> _Source material_
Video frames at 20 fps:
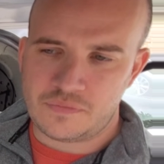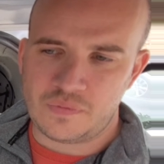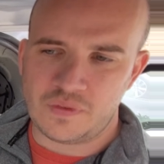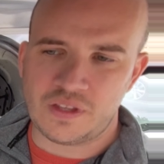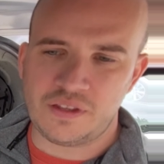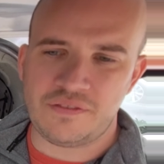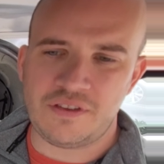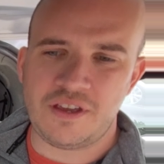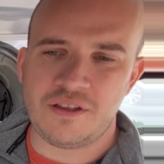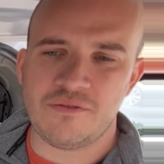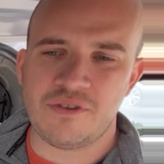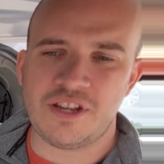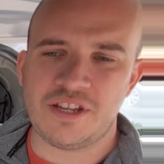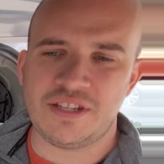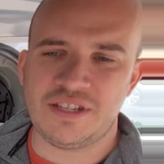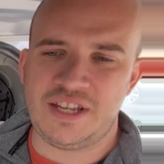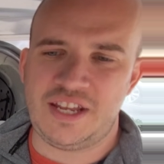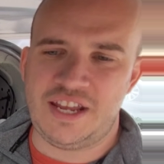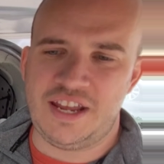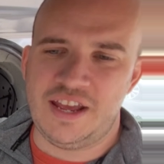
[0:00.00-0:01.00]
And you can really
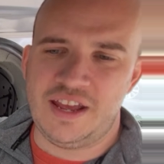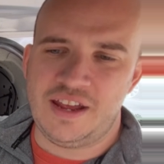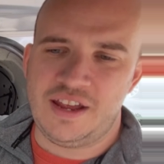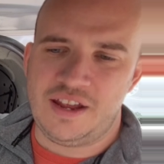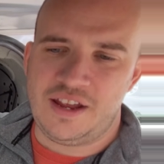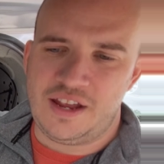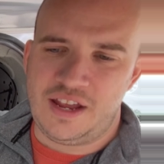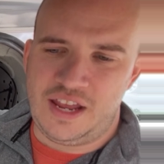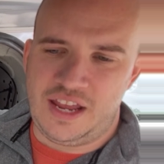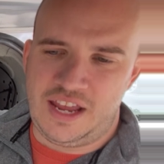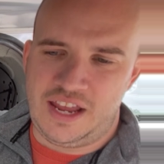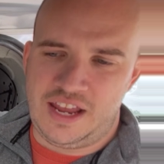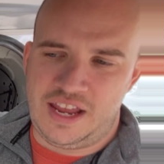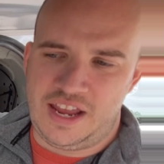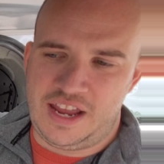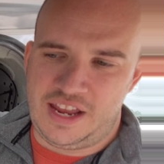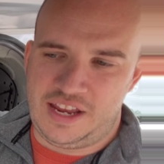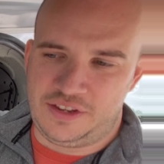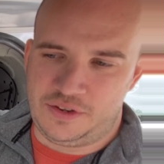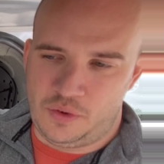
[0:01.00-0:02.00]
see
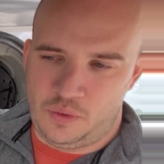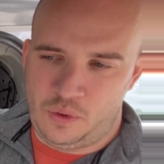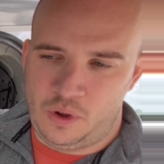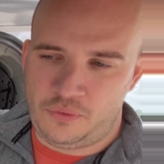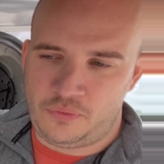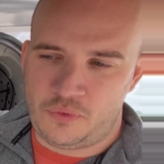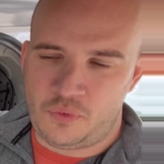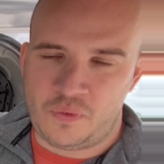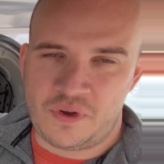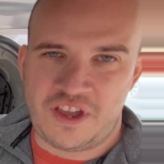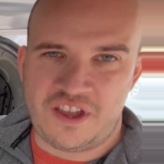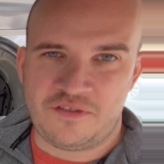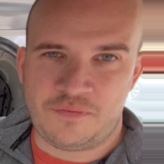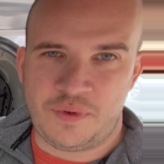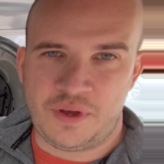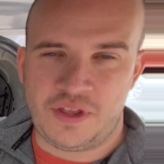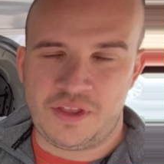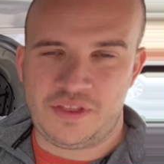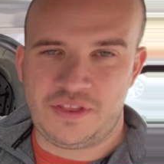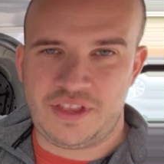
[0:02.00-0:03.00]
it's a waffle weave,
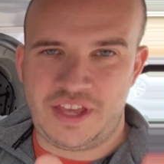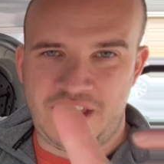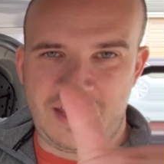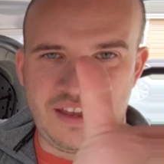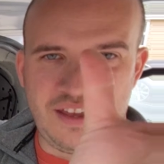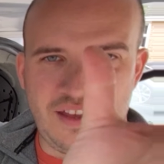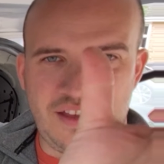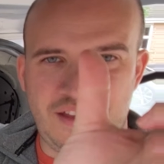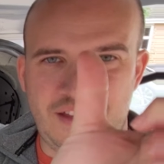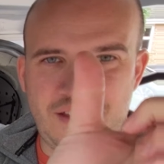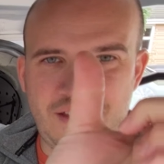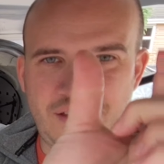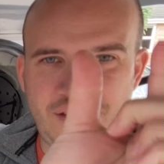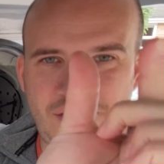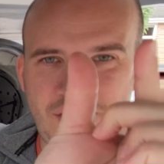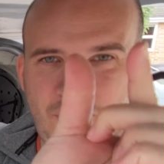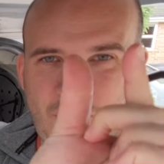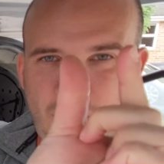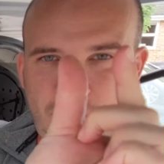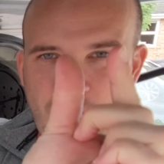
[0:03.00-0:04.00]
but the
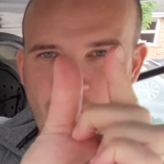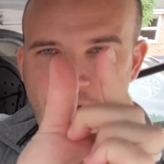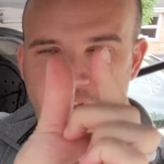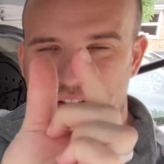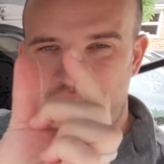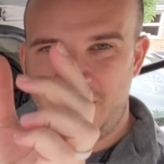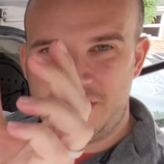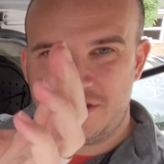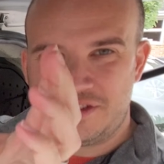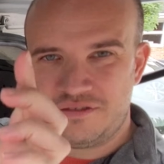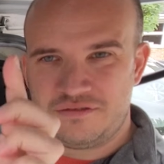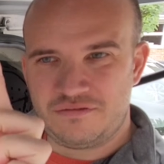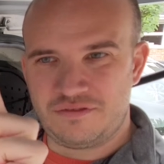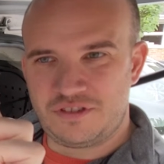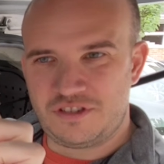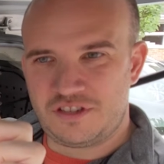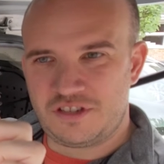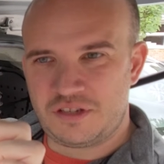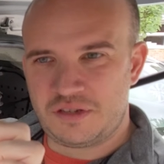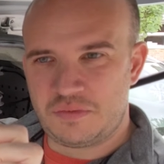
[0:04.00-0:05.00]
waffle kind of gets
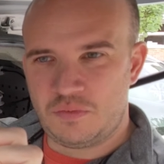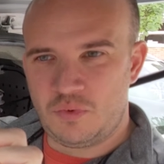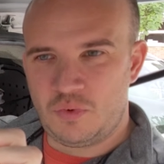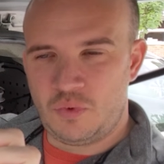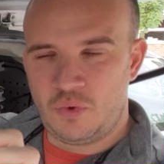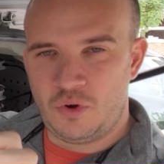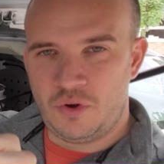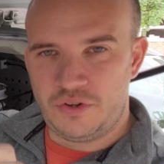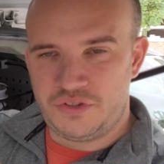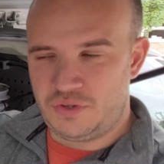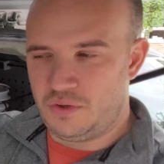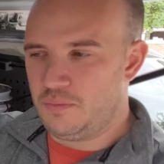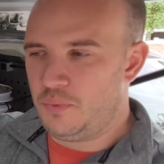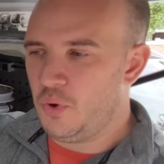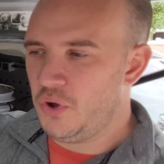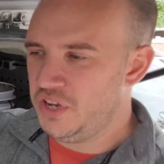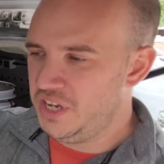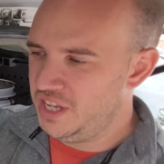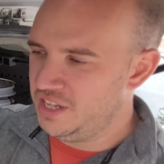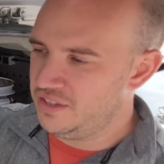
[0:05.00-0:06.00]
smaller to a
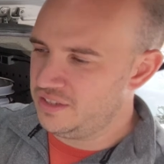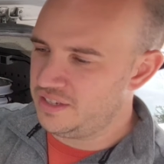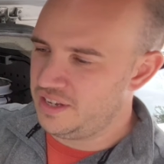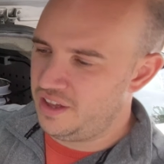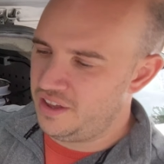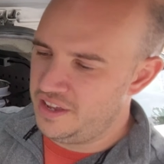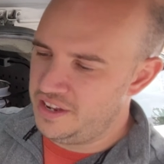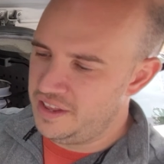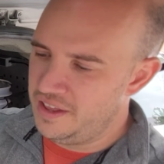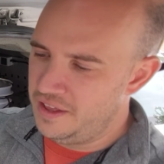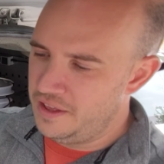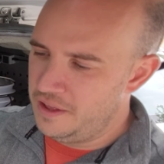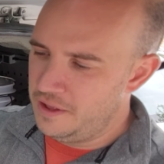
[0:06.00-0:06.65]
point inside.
==
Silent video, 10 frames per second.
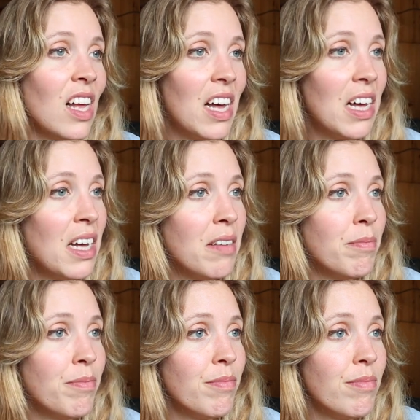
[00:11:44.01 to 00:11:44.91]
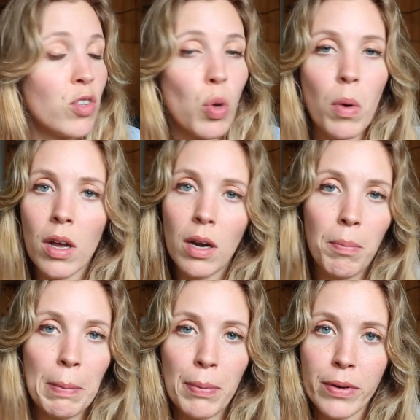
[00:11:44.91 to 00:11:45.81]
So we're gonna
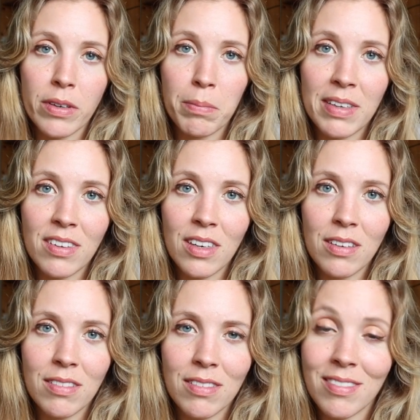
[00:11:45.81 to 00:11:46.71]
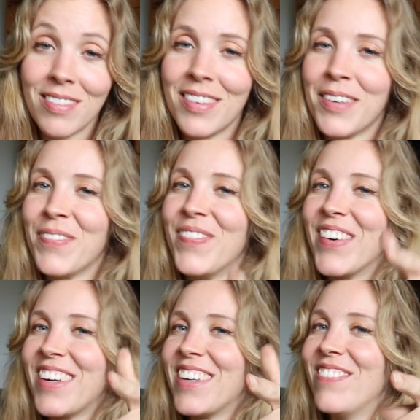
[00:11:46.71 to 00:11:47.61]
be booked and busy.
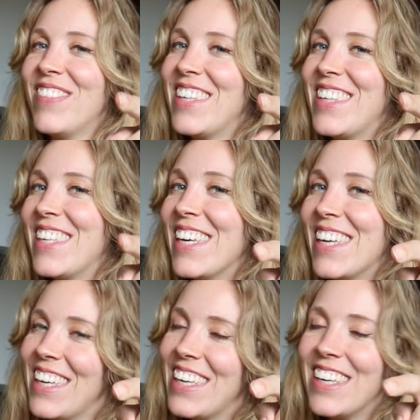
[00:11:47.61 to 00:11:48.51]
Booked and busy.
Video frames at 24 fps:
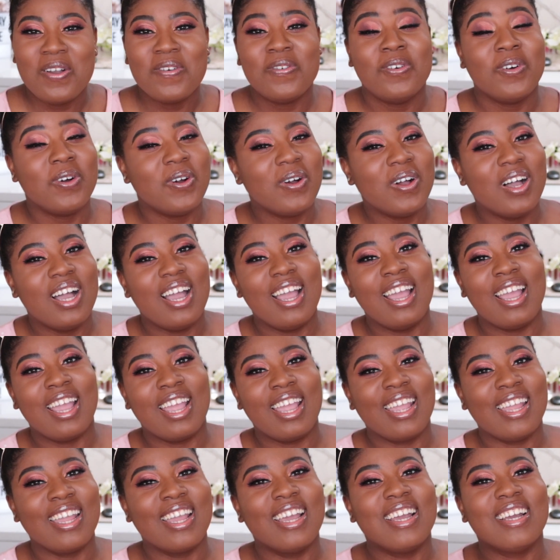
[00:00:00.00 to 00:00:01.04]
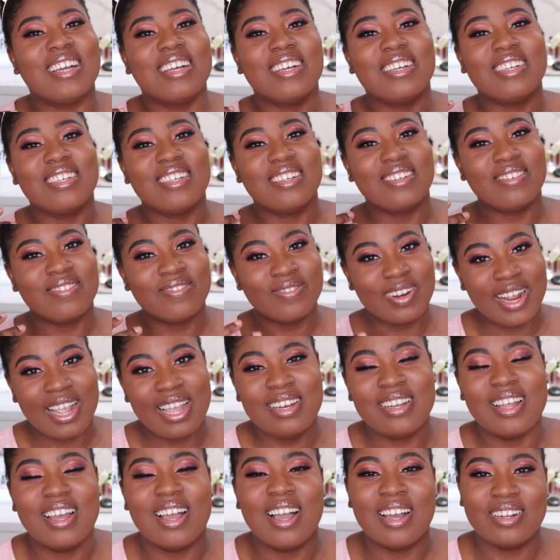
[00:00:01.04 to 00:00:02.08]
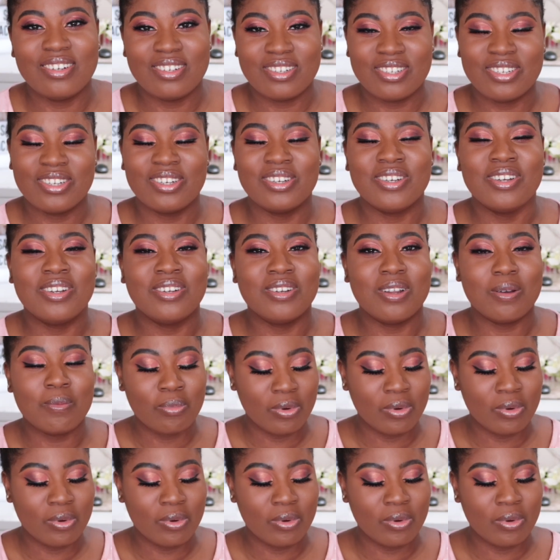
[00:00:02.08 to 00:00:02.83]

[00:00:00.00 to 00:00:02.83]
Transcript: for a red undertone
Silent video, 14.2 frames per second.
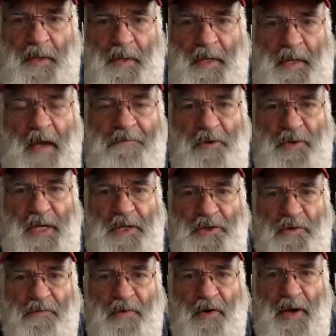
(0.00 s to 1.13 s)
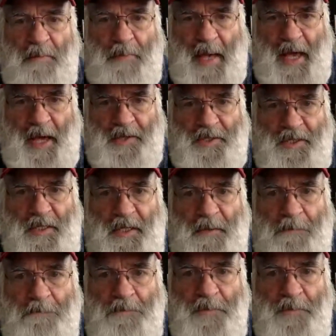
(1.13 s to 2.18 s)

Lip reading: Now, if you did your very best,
---
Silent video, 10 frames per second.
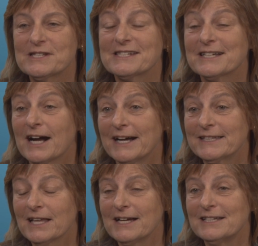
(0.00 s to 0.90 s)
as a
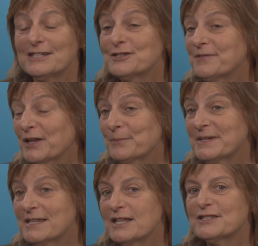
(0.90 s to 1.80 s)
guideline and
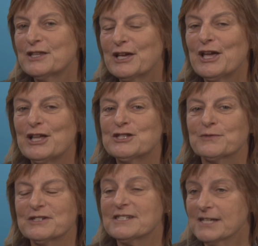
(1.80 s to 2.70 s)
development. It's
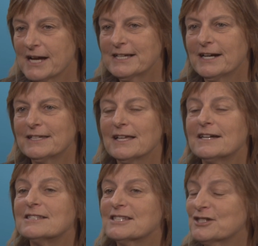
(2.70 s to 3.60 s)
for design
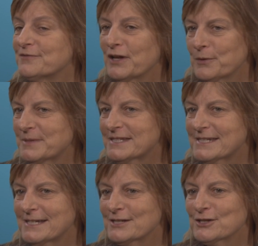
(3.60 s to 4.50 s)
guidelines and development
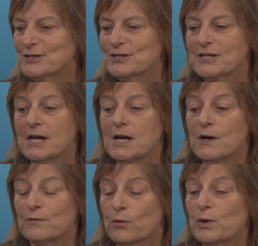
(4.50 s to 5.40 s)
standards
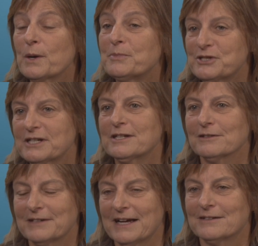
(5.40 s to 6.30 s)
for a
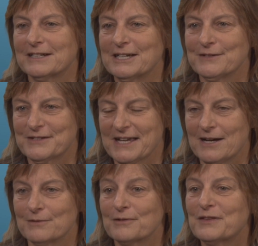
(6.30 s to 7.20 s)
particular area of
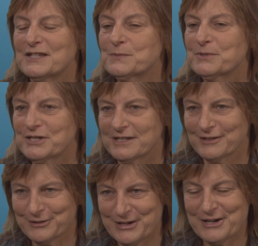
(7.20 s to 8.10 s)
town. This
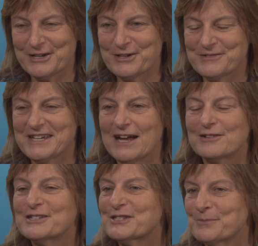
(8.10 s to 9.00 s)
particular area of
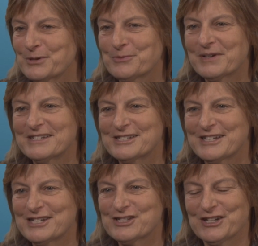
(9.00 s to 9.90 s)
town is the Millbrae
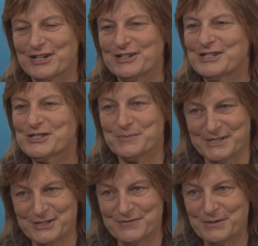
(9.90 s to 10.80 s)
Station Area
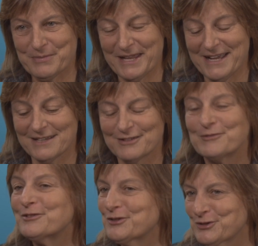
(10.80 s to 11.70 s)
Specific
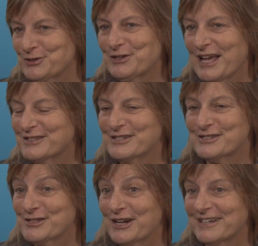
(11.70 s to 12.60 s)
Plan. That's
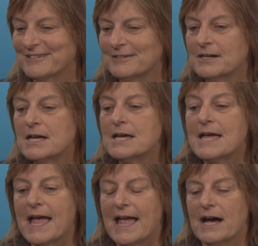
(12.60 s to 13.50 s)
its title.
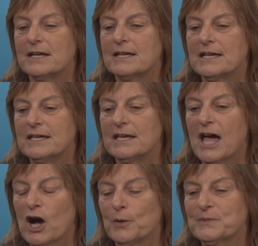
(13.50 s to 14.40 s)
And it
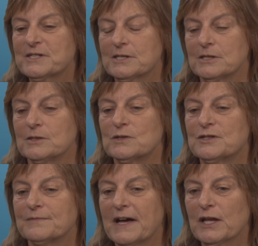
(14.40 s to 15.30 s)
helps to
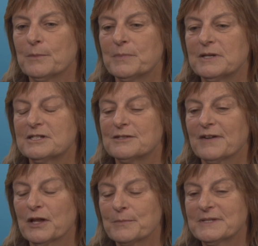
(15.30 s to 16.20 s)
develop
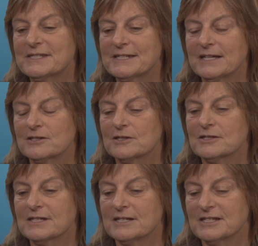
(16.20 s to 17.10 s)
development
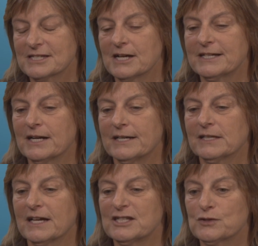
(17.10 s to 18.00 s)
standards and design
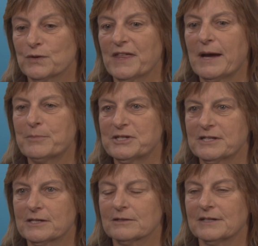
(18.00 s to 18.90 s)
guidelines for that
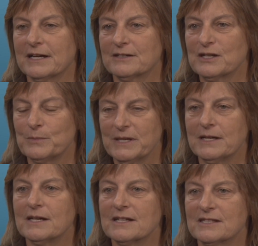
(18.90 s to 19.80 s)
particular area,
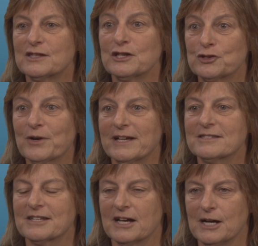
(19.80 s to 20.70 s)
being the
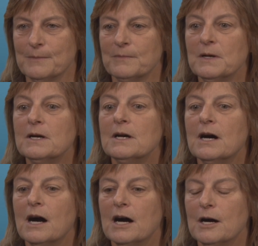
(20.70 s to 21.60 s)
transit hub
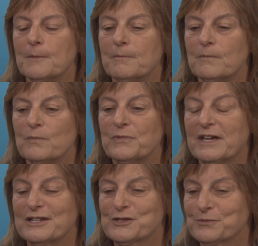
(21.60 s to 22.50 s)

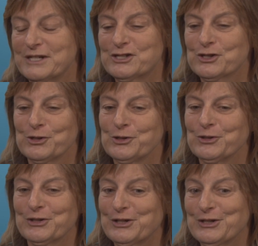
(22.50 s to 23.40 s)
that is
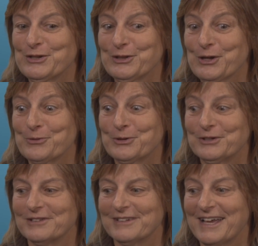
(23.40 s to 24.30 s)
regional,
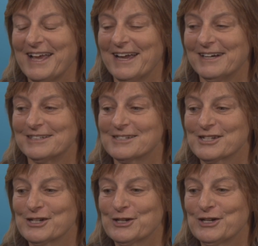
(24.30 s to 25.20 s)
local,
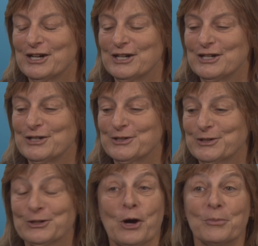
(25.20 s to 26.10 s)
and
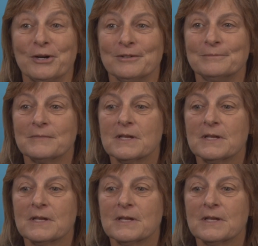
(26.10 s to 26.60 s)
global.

> _Work instruction_
Output exactly the lines above that lie between the line with "[00:00:02.08 to 00:00:02.83]" and the line with "Lip reading: Now, if", those two lines included, and no pictures.

> _Expected output_
[00:00:02.08 to 00:00:02.83]

[00:00:00.00 to 00:00:02.83]
Transcript: for a red undertone
Silent video, 14.2 frames per second.
(0.00 s to 1.13 s)
(1.13 s to 2.18 s)

Lip reading: Now, if you did your very best,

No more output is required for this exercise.